One other factor of importance is the value that a company’s business model can
create in foreign market. This depends on the suitability of its business model to
that market and the nature of the population.

What is the right timing of Entry?

This depends on whether a company believes it would be able to capture


substantial first mover advantage.

Scale of Entry and Strategic commitments

Look at the table in Page 294 for a brief summary of the entry modes
available to a firm and their advantages and disadvantages.

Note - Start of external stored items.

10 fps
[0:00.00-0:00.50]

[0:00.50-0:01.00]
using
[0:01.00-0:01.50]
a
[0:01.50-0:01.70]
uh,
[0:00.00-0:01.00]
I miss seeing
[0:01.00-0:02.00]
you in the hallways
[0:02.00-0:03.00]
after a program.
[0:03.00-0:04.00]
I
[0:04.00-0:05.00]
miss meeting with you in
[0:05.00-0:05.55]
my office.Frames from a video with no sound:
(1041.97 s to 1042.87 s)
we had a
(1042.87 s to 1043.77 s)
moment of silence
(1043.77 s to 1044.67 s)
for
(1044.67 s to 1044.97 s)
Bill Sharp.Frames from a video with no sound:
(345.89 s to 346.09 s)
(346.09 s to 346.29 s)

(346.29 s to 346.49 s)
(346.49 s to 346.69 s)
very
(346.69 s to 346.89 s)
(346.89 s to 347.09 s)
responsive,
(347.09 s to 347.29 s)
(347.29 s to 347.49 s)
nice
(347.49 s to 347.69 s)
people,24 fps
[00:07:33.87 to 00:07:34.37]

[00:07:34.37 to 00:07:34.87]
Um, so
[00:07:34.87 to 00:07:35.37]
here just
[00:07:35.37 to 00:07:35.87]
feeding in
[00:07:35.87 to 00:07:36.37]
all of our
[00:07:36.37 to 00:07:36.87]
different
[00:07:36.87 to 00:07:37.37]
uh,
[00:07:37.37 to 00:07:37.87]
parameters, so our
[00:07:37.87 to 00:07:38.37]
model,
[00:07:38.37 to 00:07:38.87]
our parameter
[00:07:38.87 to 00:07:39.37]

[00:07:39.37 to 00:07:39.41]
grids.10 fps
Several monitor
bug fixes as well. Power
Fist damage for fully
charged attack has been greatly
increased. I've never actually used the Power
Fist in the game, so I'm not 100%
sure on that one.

Global Strategic Alliances


Advantages:
1. Facilitates entry into a foreign market.
2. Allows firms to share the fixed costs of developing new products and
processes.
3. Brings together complementary skills and assets that neither company could
easily develop on its own.
4. Helps establish technological standards for the industry.

Disadvantages:

1. Firms can piggyback on your successes while offering few benefits to you.

Making Alliances Work


1. Choose the right partner.
2. Structure Alliance to reduce opportunism by:
a) Walling off critical tech
b) Establishing contractual safeguards
c) Agreeing to swap valuable skills and technologies
d) Seeking credible commitments.
1. Managing the Alliance
a) By building interpersonal relationships between the firm’s managers.
Japanese held several alliances with the U.S managers and learnt from
them whereas U.S. managers showed remarkable resistance to learning
from their counterparts, a study argues.